Белый порошок, который раздавали фанатам водяры, была толченой аскорбинкой с глюкозой, пьяниц «перевоспитывала» не она, а сеансы внушения. Но, узнав о гипнозе, простые люди могли испугаться.
Скоро весть о чудо-лекарстве разнеслась по всей округе, и в Бинск стали съезжаться алкоголики из разных мест. Уникальность метода состояла в его стопроцентной действенности. Обычно специалист работает с человеком, который сам осознал пагубность своей привычки и принял решение «завязать», его просят выдержать неделю без возлияний, прийти к врачу трезвым. К Нечаеву же пьянчуг тащили силком в любом состоянии, волокли на носилках. Он никому не отказывал и… помогал.
– Гений! – восторженно шептали бабы при виде профессора.
Геннадий Андреевич прекрасно справлялся с любителями заложить за воротник, а навести порядок в голове у заключенных у него не получалось. К моменту, когда в семье случилась трагедия, ученый давно не общался с преступниками, занимался только выпивохами. Но в МВД постоянно поступали отчеты, руководство видело, что в Пузырске активно нащупывают методы исправления людей, кое-кто из совершивших тяжкие преступления был по ходатайству Нечаева условно-досрочно освобожден, жил в Бинске и вел себя безупречно. Похоже, Геннадий Андреевич мог в скором будущем претендовать на роль спасителя человечества от зон и тюрем. Но он не умел работать с зэками. Откуда брались успехи? История знает примеры самоотверженной любви, которую некоторые жены дарили своим талантливым мужьям, известны случаи, когда супруги вместе делали научные открытия, писали книги, картины, а слава и премии доставались только мужу, жена сознательно уходила в тень, говоря: «Я ни при чем, я просто кухарка гения».
– Вот дуры! – покачала головой Ксюша.
Вик встал и начал ходить по комнате.
– Любовь может принимать самые невероятные формы. И в случае с Софьей Михайловной было именно так. Профессорша безумно, слепо обожала мужа, служила ему верней собаки. Она воспитала Арину, стала ей матерью, никогда не делала разницы между чужой девочкой и своим сыном Витей. А девушка ведь Нечаеву была никто, она дочь его погибшей первой жены, Софья Михайловна легко могла избавиться от нее, сдать в приют и жить без хлопот и забот о чужом ребенке.
– Мармеладовна слишком добрая, – прошептала Ксения, – я будто наяву вижу ее фигуру, такая полная, уютная, она вкусные булочки пекла с корицей. Вот лица не разберу, оно словно в тумане.
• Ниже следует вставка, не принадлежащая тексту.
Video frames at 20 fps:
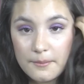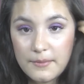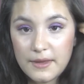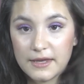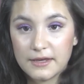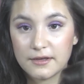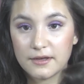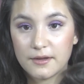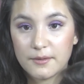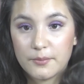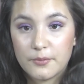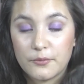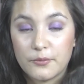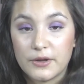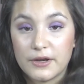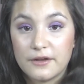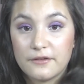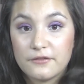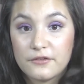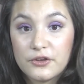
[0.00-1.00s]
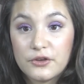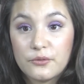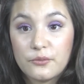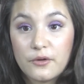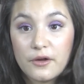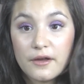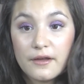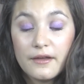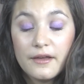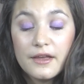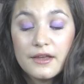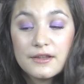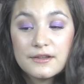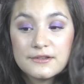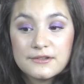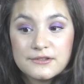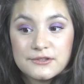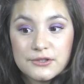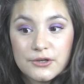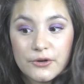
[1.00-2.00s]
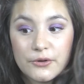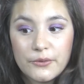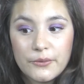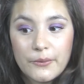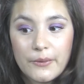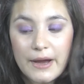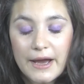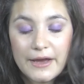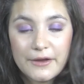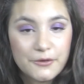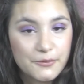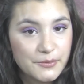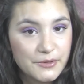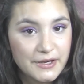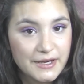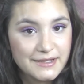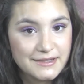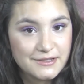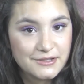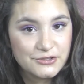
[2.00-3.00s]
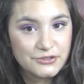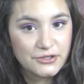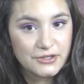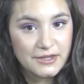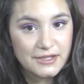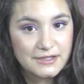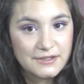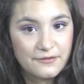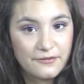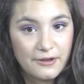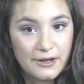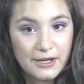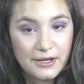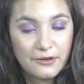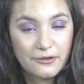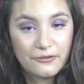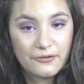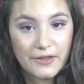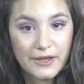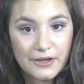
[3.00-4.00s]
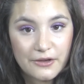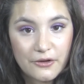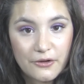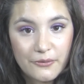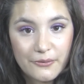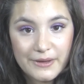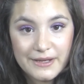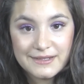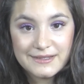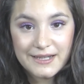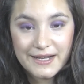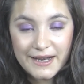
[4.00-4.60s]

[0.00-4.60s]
makeup, whatever you want. So I hope you guys enjoyed this video like always,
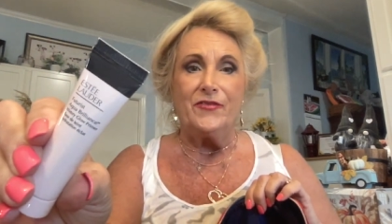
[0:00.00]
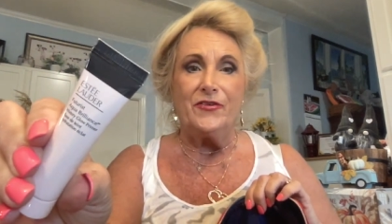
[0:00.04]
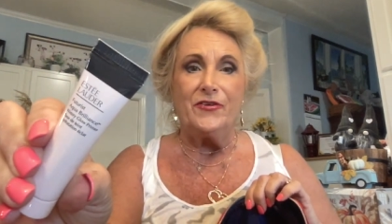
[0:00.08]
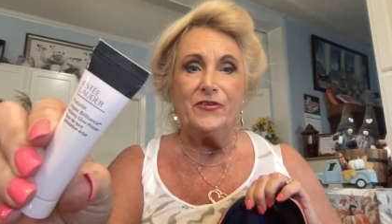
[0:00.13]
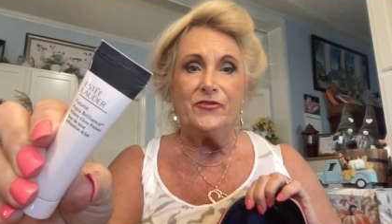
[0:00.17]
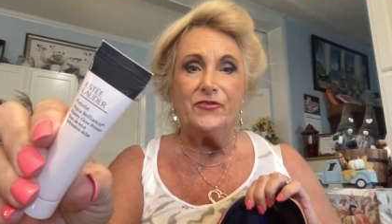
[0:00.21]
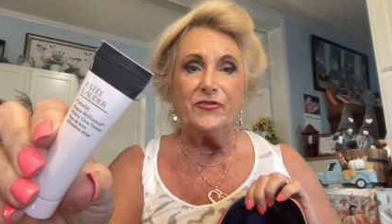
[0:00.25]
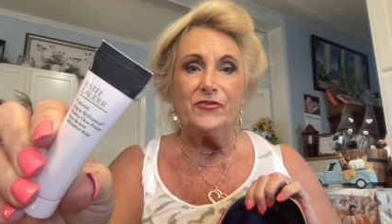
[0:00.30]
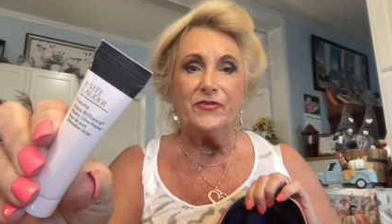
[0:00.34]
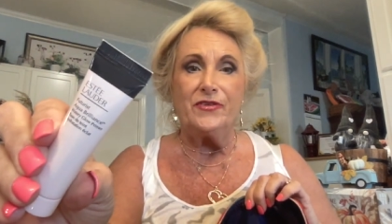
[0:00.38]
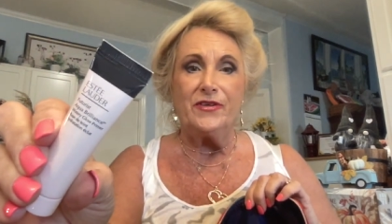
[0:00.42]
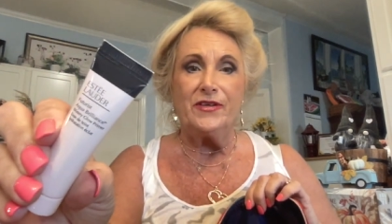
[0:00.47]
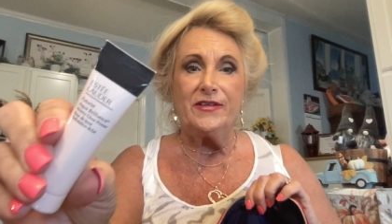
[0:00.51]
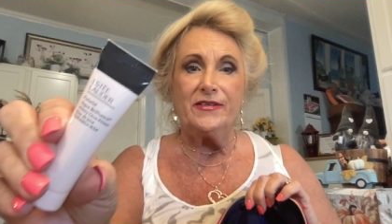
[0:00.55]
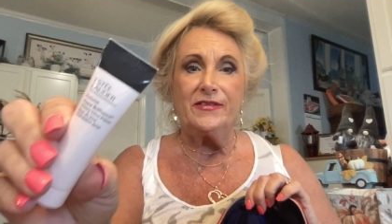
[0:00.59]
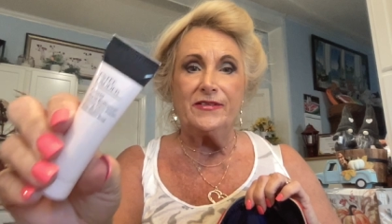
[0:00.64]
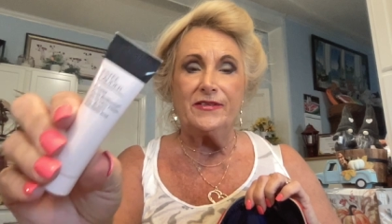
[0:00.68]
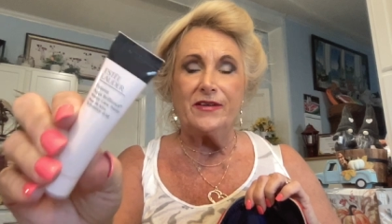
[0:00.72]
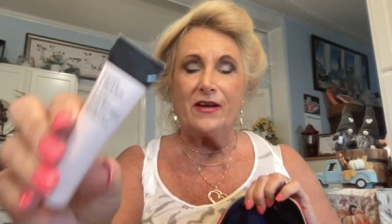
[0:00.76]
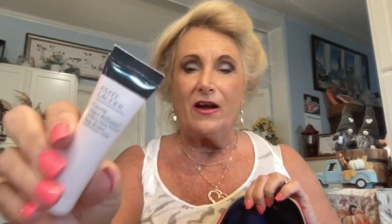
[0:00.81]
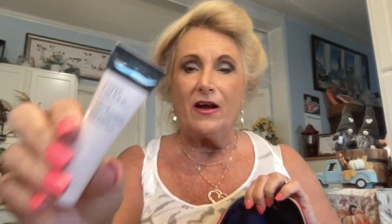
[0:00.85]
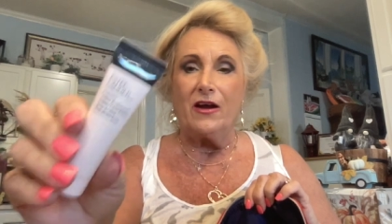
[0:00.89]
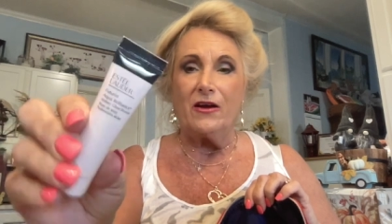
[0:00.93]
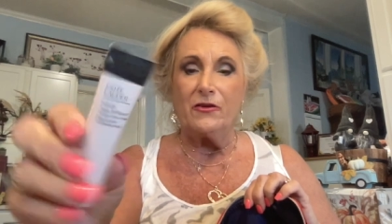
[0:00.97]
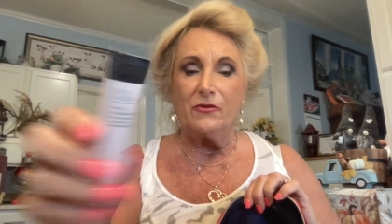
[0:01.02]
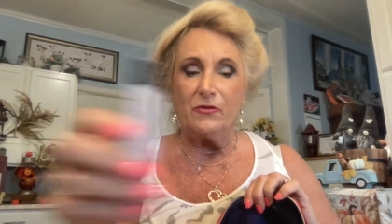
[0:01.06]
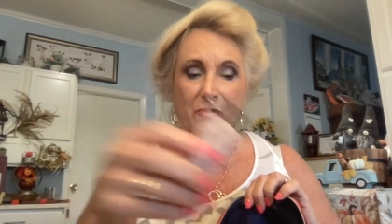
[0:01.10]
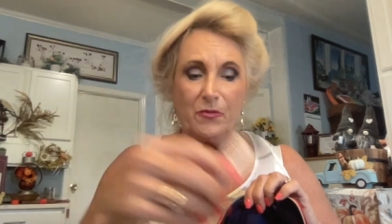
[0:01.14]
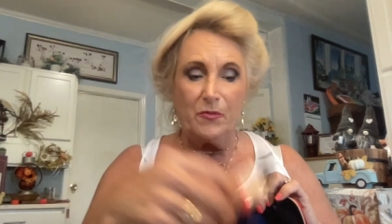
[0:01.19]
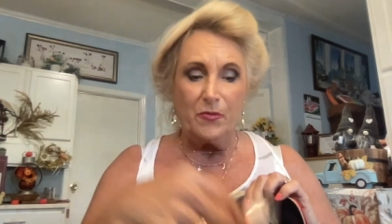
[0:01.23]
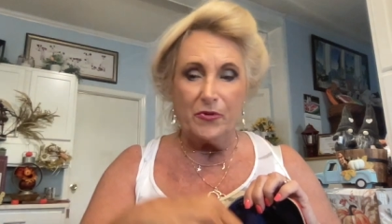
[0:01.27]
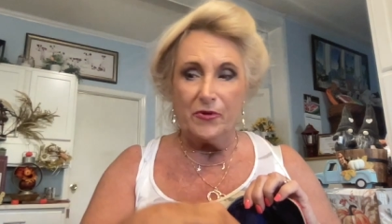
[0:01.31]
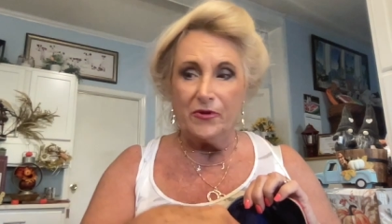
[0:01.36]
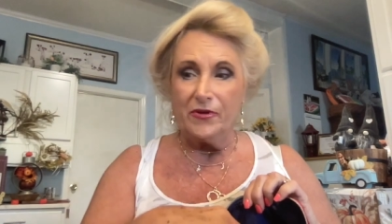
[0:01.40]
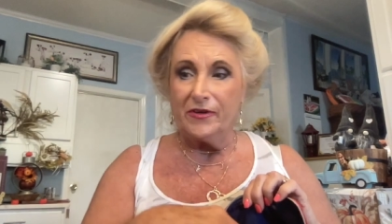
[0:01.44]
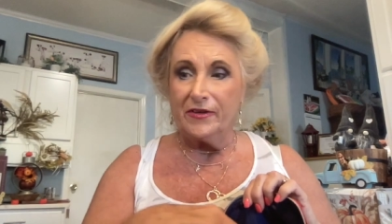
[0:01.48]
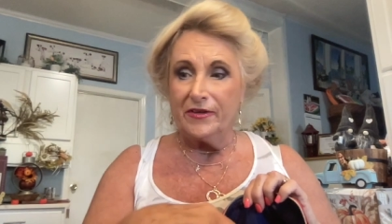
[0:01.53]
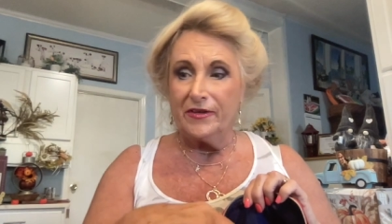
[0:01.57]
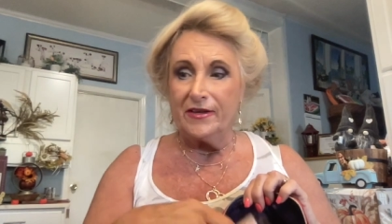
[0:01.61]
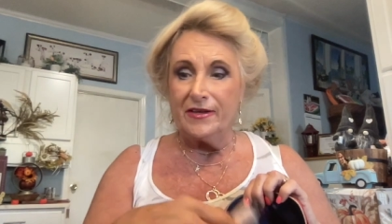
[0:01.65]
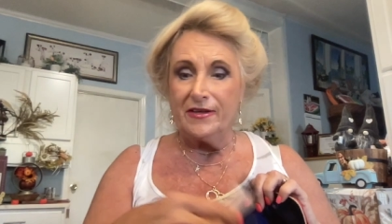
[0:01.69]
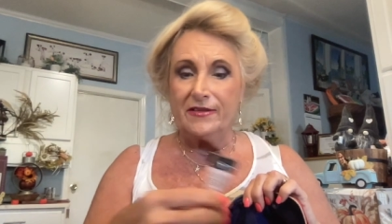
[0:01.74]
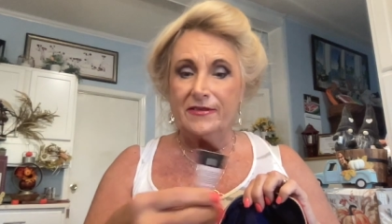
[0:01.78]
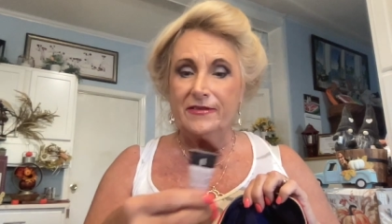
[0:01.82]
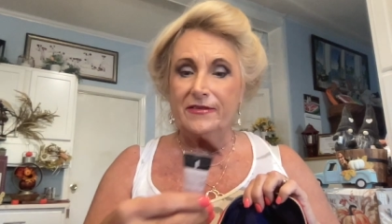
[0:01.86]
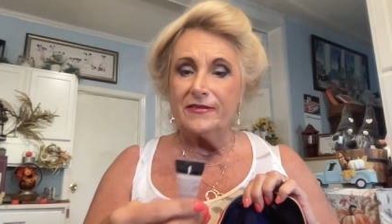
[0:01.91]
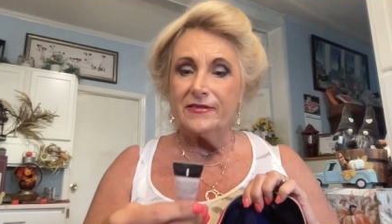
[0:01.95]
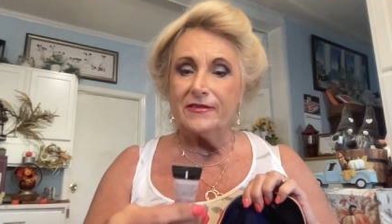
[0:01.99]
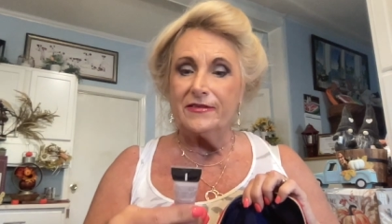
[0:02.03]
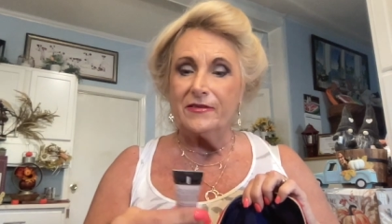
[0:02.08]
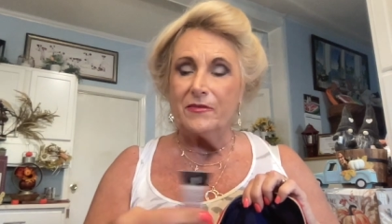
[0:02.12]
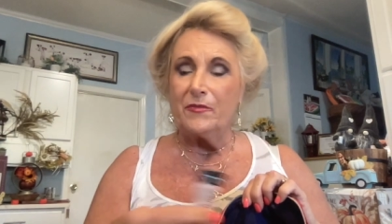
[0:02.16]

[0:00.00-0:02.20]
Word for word: Futurist Aqua Brilliance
– Геннадий Андреевич не ценил жену, – понесся дальше Вик, – считал ее поведение само собой разумеющимся. Ему, такому умному и замечательному, не могла достаться иная супруга. Нечаев изменял жене, спал со многими аспирантками, которые селились в доме, но при этом, думаю, не чувствовал себя виноватым. Небось полагал, что ему все можно, он же гений.
– И Софья Михайловна терпела? – удивилась Ксюша.
– Да, – кивнул Вик, – более того, объясняла девушкам, что они должны быть счастливы, ведь их заметил сам Нечаев.
– Ну ваще! – возмутилась Ксю.
– В историю советской науки золотыми буквами вписано имя великого физика академика Ландау, – сказала я. – После его смерти вдова Кора Дробанцева написала воспоминания «Как мы жили». Сначала три толстых тома в виде самиздата ходили по рукам ученых. Почти все экземпляры были уничтожены или самими научными сотрудниками, или их женами, испуганными шокирующей откровенностью Коры. И только несколько лет назад это произведение было издано отдельной книгой. Меня после ее прочтения рассказ Вика о Нечаевых не удивляет. Ландау творил с Корой намного худшие вещи, а она продолжала его обожать.
– Аспирантки не поднимали шума? Не сплетничали на кафедре? Но почему? – никак не могла успокоиться Ксюша.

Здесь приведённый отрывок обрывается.